Items from a data source
[Start of Attachment]

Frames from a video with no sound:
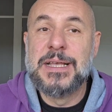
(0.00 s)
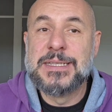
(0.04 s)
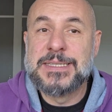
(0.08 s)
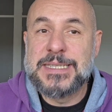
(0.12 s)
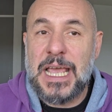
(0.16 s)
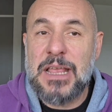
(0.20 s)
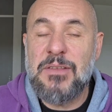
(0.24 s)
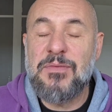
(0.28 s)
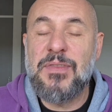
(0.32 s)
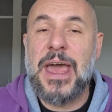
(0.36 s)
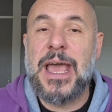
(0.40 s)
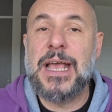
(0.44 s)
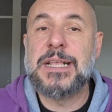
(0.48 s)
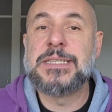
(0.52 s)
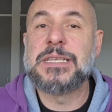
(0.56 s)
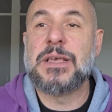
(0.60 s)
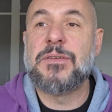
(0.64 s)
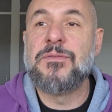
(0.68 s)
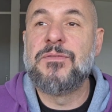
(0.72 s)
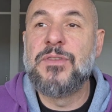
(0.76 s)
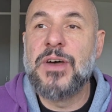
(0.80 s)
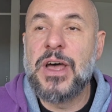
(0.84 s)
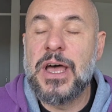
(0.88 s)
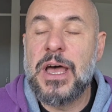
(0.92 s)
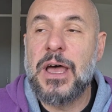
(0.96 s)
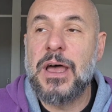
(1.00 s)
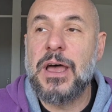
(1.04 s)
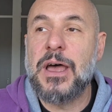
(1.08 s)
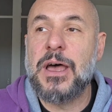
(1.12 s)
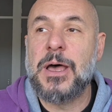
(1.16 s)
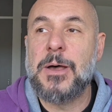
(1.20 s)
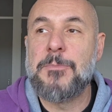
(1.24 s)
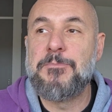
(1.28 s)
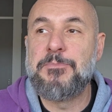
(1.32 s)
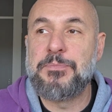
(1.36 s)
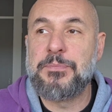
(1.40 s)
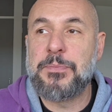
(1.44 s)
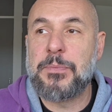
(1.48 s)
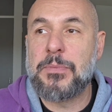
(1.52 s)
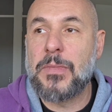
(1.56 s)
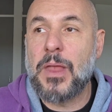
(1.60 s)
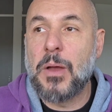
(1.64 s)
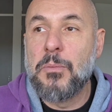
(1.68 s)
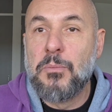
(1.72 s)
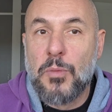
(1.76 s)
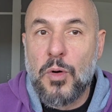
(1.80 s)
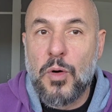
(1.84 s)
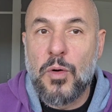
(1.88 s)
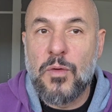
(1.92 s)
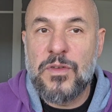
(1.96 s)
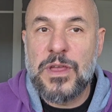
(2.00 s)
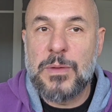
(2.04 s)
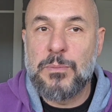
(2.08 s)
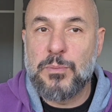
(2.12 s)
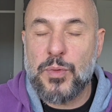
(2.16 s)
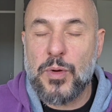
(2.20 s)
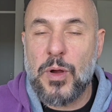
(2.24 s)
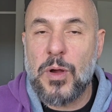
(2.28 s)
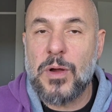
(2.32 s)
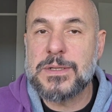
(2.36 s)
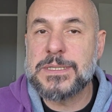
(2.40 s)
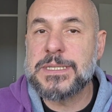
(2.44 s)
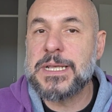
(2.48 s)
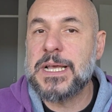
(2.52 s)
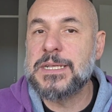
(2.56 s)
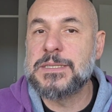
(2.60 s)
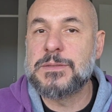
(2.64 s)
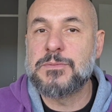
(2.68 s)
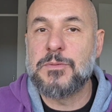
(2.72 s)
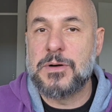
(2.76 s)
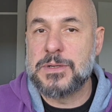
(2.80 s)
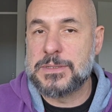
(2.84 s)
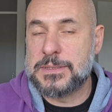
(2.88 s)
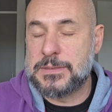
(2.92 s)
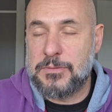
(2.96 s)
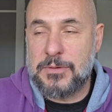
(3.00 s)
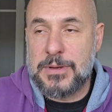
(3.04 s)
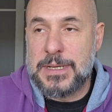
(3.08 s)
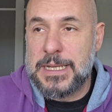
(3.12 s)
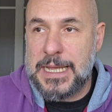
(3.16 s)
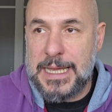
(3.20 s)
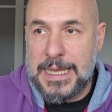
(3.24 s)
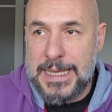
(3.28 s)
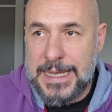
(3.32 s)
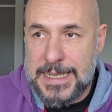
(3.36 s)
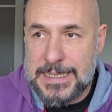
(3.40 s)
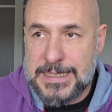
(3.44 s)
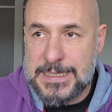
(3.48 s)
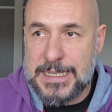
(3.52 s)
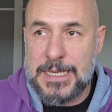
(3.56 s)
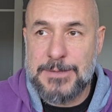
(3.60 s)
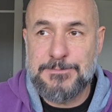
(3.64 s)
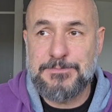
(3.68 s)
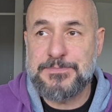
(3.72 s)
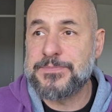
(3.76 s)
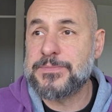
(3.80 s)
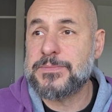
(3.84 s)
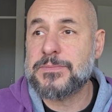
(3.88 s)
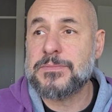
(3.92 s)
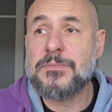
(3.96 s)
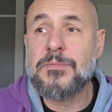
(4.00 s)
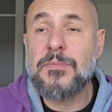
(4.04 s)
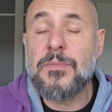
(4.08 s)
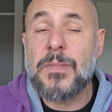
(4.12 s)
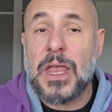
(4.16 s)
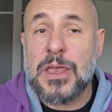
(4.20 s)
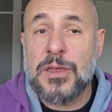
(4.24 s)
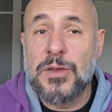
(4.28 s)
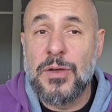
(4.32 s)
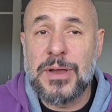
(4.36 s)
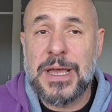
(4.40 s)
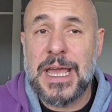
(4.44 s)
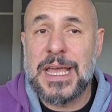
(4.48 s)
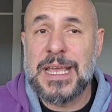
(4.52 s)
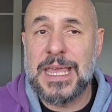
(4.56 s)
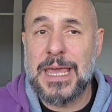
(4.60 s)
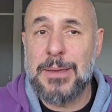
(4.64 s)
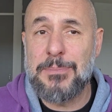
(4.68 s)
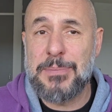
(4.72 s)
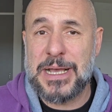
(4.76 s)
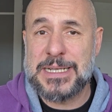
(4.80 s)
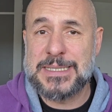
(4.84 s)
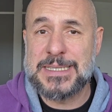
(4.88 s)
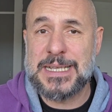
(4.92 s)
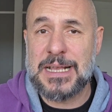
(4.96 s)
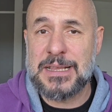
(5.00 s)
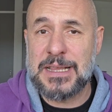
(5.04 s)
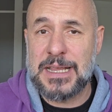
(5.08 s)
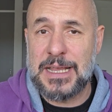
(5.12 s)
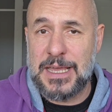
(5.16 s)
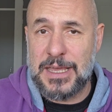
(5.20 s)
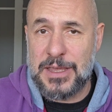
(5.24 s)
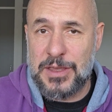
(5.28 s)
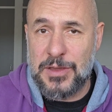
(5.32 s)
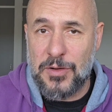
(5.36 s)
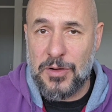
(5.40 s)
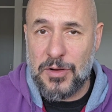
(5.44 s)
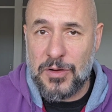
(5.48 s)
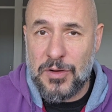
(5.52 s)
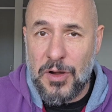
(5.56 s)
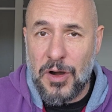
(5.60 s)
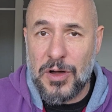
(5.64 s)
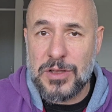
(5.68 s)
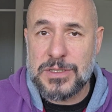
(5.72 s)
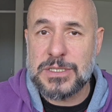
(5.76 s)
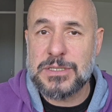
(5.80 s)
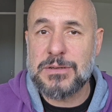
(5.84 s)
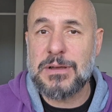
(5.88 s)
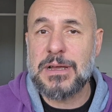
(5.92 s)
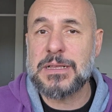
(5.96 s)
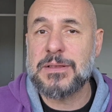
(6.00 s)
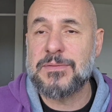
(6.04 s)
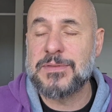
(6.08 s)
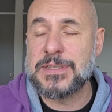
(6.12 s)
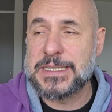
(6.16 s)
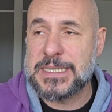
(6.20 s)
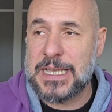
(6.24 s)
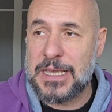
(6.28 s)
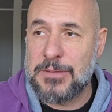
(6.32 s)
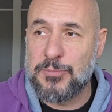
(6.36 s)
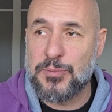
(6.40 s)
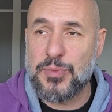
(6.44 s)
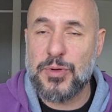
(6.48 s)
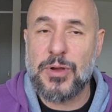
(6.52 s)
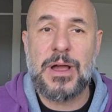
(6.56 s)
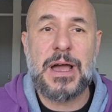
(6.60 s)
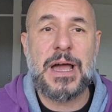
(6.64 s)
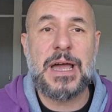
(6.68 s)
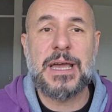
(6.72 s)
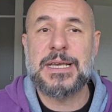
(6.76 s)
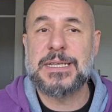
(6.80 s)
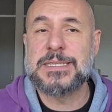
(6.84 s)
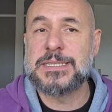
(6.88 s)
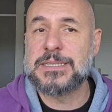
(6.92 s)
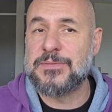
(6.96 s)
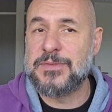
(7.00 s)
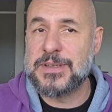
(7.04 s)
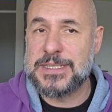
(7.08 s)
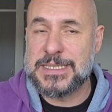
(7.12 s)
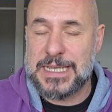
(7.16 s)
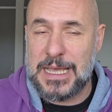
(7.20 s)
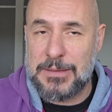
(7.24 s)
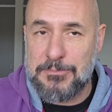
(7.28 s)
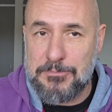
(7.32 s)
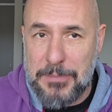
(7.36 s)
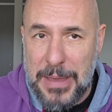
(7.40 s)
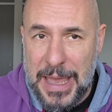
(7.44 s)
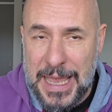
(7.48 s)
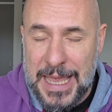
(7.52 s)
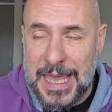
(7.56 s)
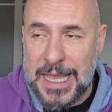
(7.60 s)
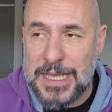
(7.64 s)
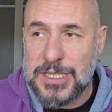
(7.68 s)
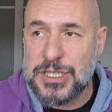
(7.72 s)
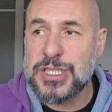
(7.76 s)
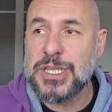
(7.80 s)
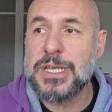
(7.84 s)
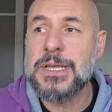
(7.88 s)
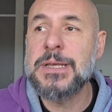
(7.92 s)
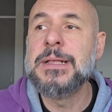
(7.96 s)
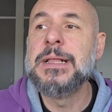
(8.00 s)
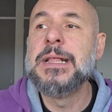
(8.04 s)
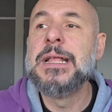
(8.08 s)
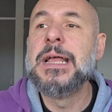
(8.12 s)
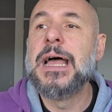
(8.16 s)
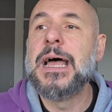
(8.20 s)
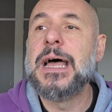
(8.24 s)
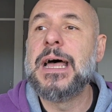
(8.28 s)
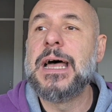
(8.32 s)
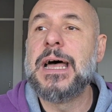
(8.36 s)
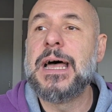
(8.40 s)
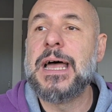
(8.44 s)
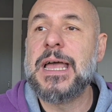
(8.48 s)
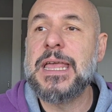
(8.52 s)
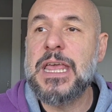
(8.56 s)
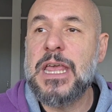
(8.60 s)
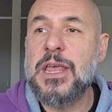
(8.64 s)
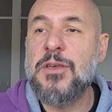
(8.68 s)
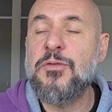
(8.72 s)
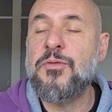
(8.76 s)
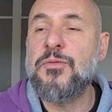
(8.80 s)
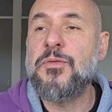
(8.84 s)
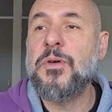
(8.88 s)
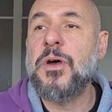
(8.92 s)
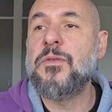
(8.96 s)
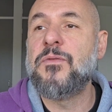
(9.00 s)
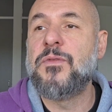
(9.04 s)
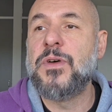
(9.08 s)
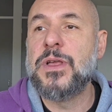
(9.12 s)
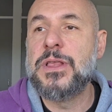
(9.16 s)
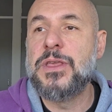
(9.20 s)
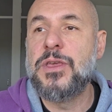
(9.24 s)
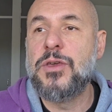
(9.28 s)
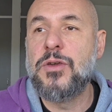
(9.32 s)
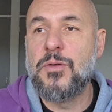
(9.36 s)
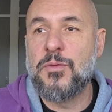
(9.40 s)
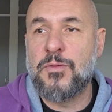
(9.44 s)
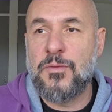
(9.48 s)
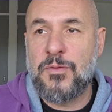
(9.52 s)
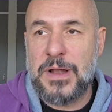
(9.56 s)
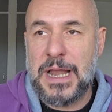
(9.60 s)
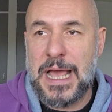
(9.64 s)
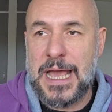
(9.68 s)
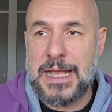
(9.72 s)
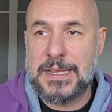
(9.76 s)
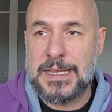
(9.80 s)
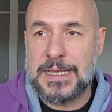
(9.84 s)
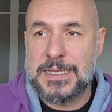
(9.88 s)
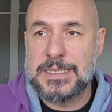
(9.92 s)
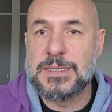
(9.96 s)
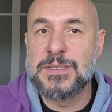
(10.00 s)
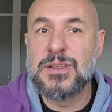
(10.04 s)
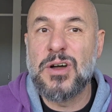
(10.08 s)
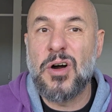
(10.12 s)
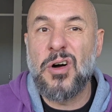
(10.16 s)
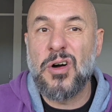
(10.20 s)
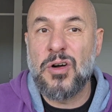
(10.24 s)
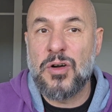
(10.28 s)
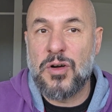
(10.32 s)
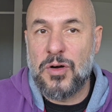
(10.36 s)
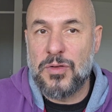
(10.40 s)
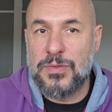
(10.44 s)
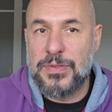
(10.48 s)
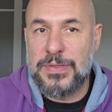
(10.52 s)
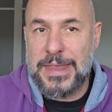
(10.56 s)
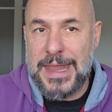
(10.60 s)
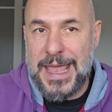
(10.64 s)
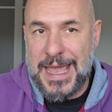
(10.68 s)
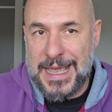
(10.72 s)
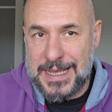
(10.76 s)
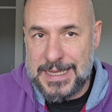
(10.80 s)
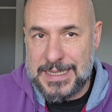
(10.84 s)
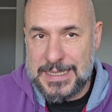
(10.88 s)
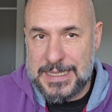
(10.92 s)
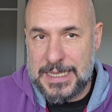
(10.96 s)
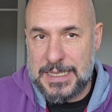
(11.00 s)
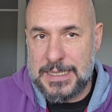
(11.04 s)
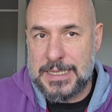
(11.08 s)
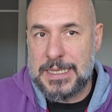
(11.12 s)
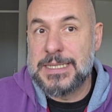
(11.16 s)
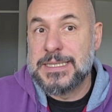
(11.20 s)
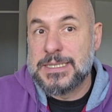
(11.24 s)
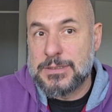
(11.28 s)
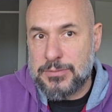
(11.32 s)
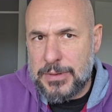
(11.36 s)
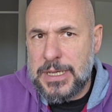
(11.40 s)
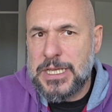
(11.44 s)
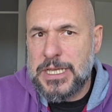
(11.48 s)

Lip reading: Say that the moving process was really easy. You can keep exactly your contract, the same price, the same package. If the new flat is not connected, it's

[End of Attachment]

## TO DO:
Your task is an exact printout of the records above, with no pictures.

## EXERCISE ANSWER:
Frames from a video with no sound:
(0.00 s)
(0.04 s)
(0.08 s)
(0.12 s)
(0.16 s)
(0.20 s)
(0.24 s)
(0.28 s)
(0.32 s)
(0.36 s)
(0.40 s)
(0.44 s)
(0.48 s)
(0.52 s)
(0.56 s)
(0.60 s)
(0.64 s)
(0.68 s)
(0.72 s)
(0.76 s)
(0.80 s)
(0.84 s)
(0.88 s)
(0.92 s)
(0.96 s)
(1.00 s)
(1.04 s)
(1.08 s)
(1.12 s)
(1.16 s)
(1.20 s)
(1.24 s)
(1.28 s)
(1.32 s)
(1.36 s)
(1.40 s)
(1.44 s)
(1.48 s)
(1.52 s)
(1.56 s)
(1.60 s)
(1.64 s)
(1.68 s)
(1.72 s)
(1.76 s)
(1.80 s)
(1.84 s)
(1.88 s)
(1.92 s)
(1.96 s)
(2.00 s)
(2.04 s)
(2.08 s)
(2.12 s)
(2.16 s)
(2.20 s)
(2.24 s)
(2.28 s)
(2.32 s)
(2.36 s)
(2.40 s)
(2.44 s)
(2.48 s)
(2.52 s)
(2.56 s)
(2.60 s)
(2.64 s)
(2.68 s)
(2.72 s)
(2.76 s)
(2.80 s)
(2.84 s)
(2.88 s)
(2.92 s)
(2.96 s)
(3.00 s)
(3.04 s)
(3.08 s)
(3.12 s)
(3.16 s)
(3.20 s)
(3.24 s)
(3.28 s)
(3.32 s)
(3.36 s)
(3.40 s)
(3.44 s)
(3.48 s)
(3.52 s)
(3.56 s)
(3.60 s)
(3.64 s)
(3.68 s)
(3.72 s)
(3.76 s)
(3.80 s)
(3.84 s)
(3.88 s)
(3.92 s)
(3.96 s)
(4.00 s)
(4.04 s)
(4.08 s)
(4.12 s)
(4.16 s)
(4.20 s)
(4.24 s)
(4.28 s)
(4.32 s)
(4.36 s)
(4.40 s)
(4.44 s)
(4.48 s)
(4.52 s)
(4.56 s)
(4.60 s)
(4.64 s)
(4.68 s)
(4.72 s)
(4.76 s)
(4.80 s)
(4.84 s)
(4.88 s)
(4.92 s)
(4.96 s)
(5.00 s)
(5.04 s)
(5.08 s)
(5.12 s)
(5.16 s)
(5.20 s)
(5.24 s)
(5.28 s)
(5.32 s)
(5.36 s)
(5.40 s)
(5.44 s)
(5.48 s)
(5.52 s)
(5.56 s)
(5.60 s)
(5.64 s)
(5.68 s)
(5.72 s)
(5.76 s)
(5.80 s)
(5.84 s)
(5.88 s)
(5.92 s)
(5.96 s)
(6.00 s)
(6.04 s)
(6.08 s)
(6.12 s)
(6.16 s)
(6.20 s)
(6.24 s)
(6.28 s)
(6.32 s)
(6.36 s)
(6.40 s)
(6.44 s)
(6.48 s)
(6.52 s)
(6.56 s)
(6.60 s)
(6.64 s)
(6.68 s)
(6.72 s)
(6.76 s)
(6.80 s)
(6.84 s)
(6.88 s)
(6.92 s)
(6.96 s)
(7.00 s)
(7.04 s)
(7.08 s)
(7.12 s)
(7.16 s)
(7.20 s)
(7.24 s)
(7.28 s)
(7.32 s)
(7.36 s)
(7.40 s)
(7.44 s)
(7.48 s)
(7.52 s)
(7.56 s)
(7.60 s)
(7.64 s)
(7.68 s)
(7.72 s)
(7.76 s)
(7.80 s)
(7.84 s)
(7.88 s)
(7.92 s)
(7.96 s)
(8.00 s)
(8.04 s)
(8.08 s)
(8.12 s)
(8.16 s)
(8.20 s)
(8.24 s)
(8.28 s)
(8.32 s)
(8.36 s)
(8.40 s)
(8.44 s)
(8.48 s)
(8.52 s)
(8.56 s)
(8.60 s)
(8.64 s)
(8.68 s)
(8.72 s)
(8.76 s)
(8.80 s)
(8.84 s)
(8.88 s)
(8.92 s)
(8.96 s)
(9.00 s)
(9.04 s)
(9.08 s)
(9.12 s)
(9.16 s)
(9.20 s)
(9.24 s)
(9.28 s)
(9.32 s)
(9.36 s)
(9.40 s)
(9.44 s)
(9.48 s)
(9.52 s)
(9.56 s)
(9.60 s)
(9.64 s)
(9.68 s)
(9.72 s)
(9.76 s)
(9.80 s)
(9.84 s)
(9.88 s)
(9.92 s)
(9.96 s)
(10.00 s)
(10.04 s)
(10.08 s)
(10.12 s)
(10.16 s)
(10.20 s)
(10.24 s)
(10.28 s)
(10.32 s)
(10.36 s)
(10.40 s)
(10.44 s)
(10.48 s)
(10.52 s)
(10.56 s)
(10.60 s)
(10.64 s)
(10.68 s)
(10.72 s)
(10.76 s)
(10.80 s)
(10.84 s)
(10.88 s)
(10.92 s)
(10.96 s)
(11.00 s)
(11.04 s)
(11.08 s)
(11.12 s)
(11.16 s)
(11.20 s)
(11.24 s)
(11.28 s)
(11.32 s)
(11.36 s)
(11.40 s)
(11.44 s)
(11.48 s)

Lip reading: Say that the moving process was really easy. You can keep exactly your contract, the same price, the same package. If the new flat is not connected, it's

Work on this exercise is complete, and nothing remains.